Leichter gesagt als getan. Einerseits werden Akzeptanz und Toleranz in unserer Gesellschaft groß geschrieben. Andererseits spricht unsere Haltung manchmal eine andere Sprache. Selbstverständlich bin ich tolerant – solange es mich nicht einschränkt. Natürlich akzeptiere ich jeden – wenn er mir nicht zu nahe kommt. Das Andersartige macht manchmal Angst. Es ist mir fremd. Ich kann die Chancen und Risiken nicht abschätzen. Und gleichzeitig spüre ich: das ist nicht recht. Denn so möchte ich auch nicht behandelt werden. Und so hat auch Christus nie gehandelt. Jesus kennt kein Berührungsängste, geht auf jeden zu, nimmt jeden an. Ohne Vorbehalte. Ohne Bedingungen. Seine Liebe kennt keine Grenzen. Diese Mission von Gott bringt Menschen aus unterschiedlichen Sprachen und Kulturen zusammen.

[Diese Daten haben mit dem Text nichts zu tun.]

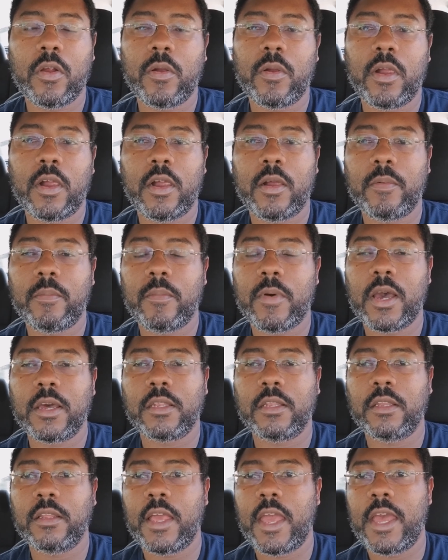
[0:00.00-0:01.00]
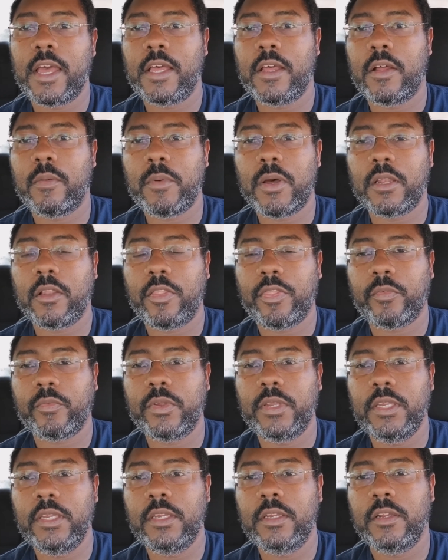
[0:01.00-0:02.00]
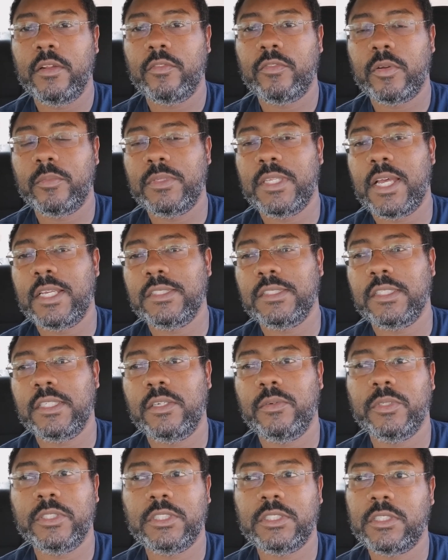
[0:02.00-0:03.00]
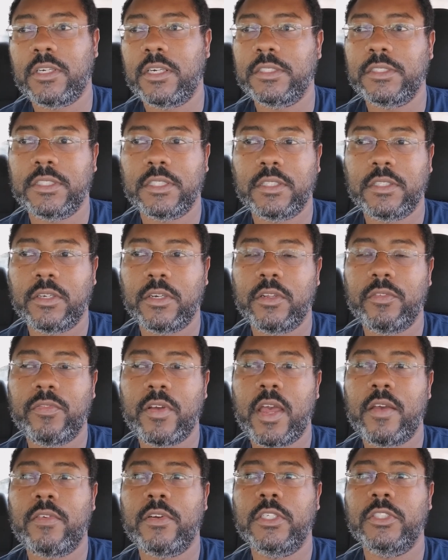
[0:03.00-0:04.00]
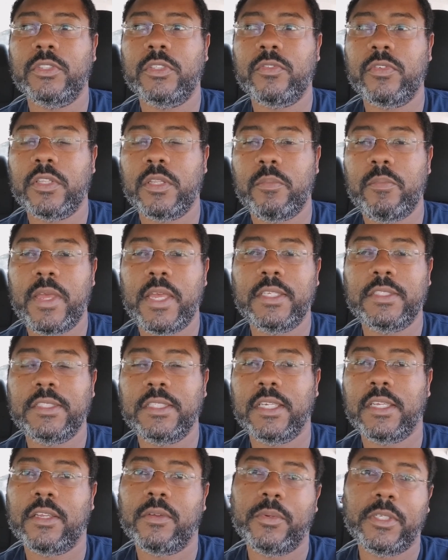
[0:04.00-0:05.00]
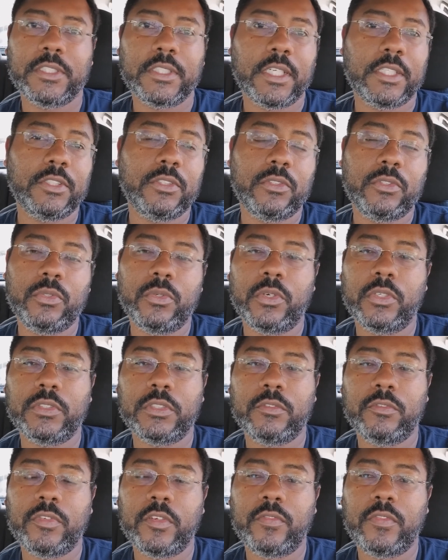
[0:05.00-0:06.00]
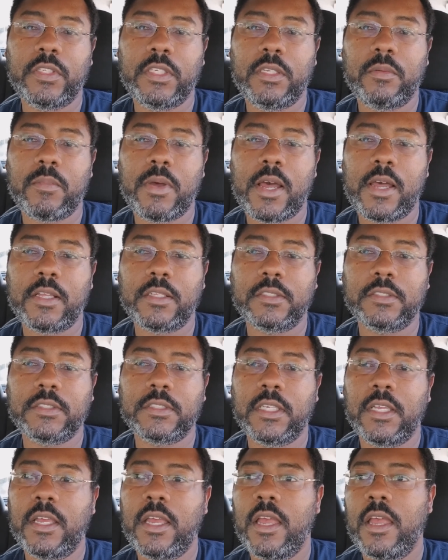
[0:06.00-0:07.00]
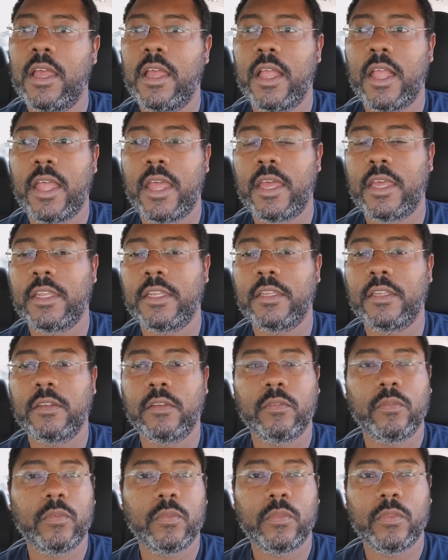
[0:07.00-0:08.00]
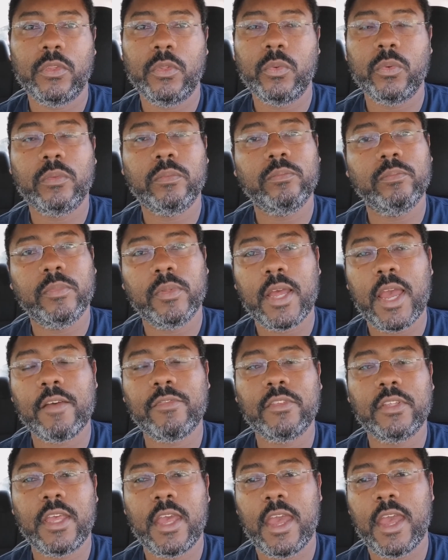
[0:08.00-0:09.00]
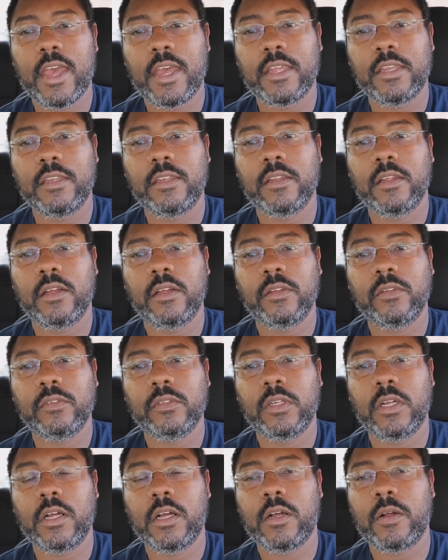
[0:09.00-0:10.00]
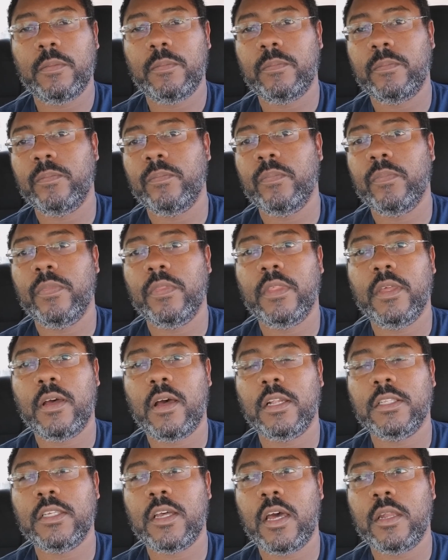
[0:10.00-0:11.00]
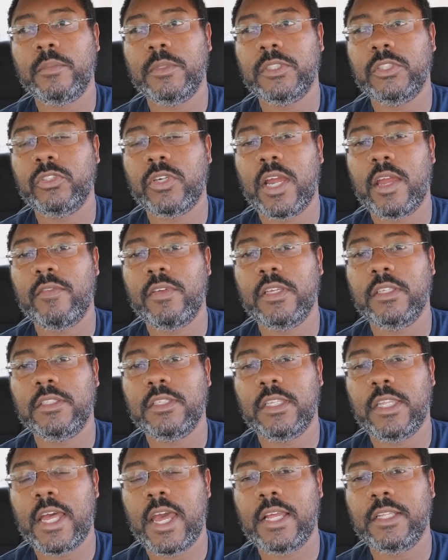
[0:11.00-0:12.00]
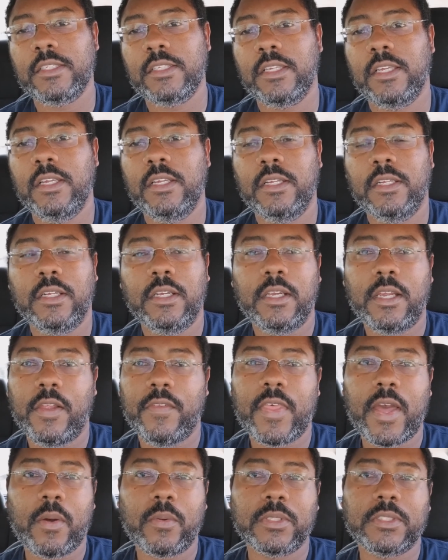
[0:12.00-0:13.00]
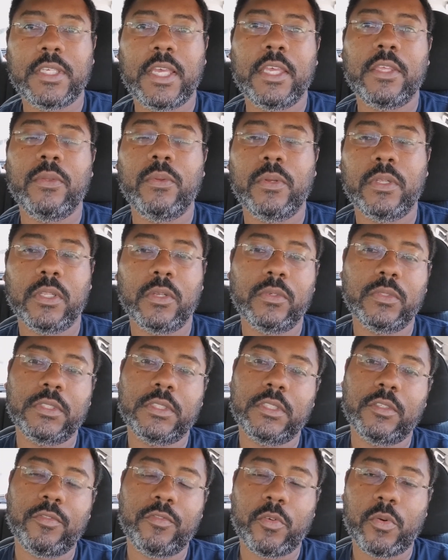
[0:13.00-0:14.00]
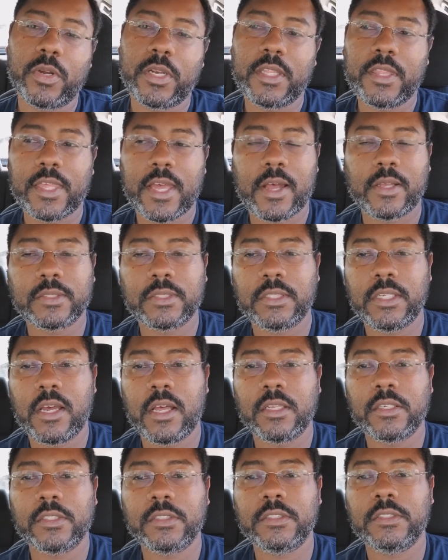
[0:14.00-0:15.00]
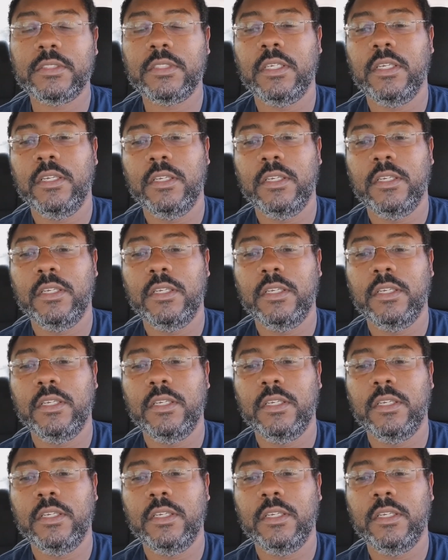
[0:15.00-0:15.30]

Model 3 from Tesla, which starts at $3,500 for the basic, which gets you 215 miles, and you have to add the autonomous driving to that, and that will take you close to $40,000.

Deshalb versuche ich es so: Ich nehme meine Angst ernst und gebe gleichzeitig meiner Neugierde Raum. Ich frage: Wovor fürchten Sie sich, wenn Flüchtlinge in Ihre Stadt ziehen? Warum befremden Lieder, die im Gottesdienst von einer Band begleitet werden? Ich stelle Fragen und versuche, das mir Fremde mit den Augen Gottes zu entdecken. Das ändert meine Perspektive und schenkt mir die Kraft, den Anderen anzunehmen, obwohl sie mir fremd ist oder wir unterschiedlicher Meinung sind. Ein frohes Pfingstfest wünscht Ihnen Ihr Pfarrer
Johannes Stahl, Göppingen.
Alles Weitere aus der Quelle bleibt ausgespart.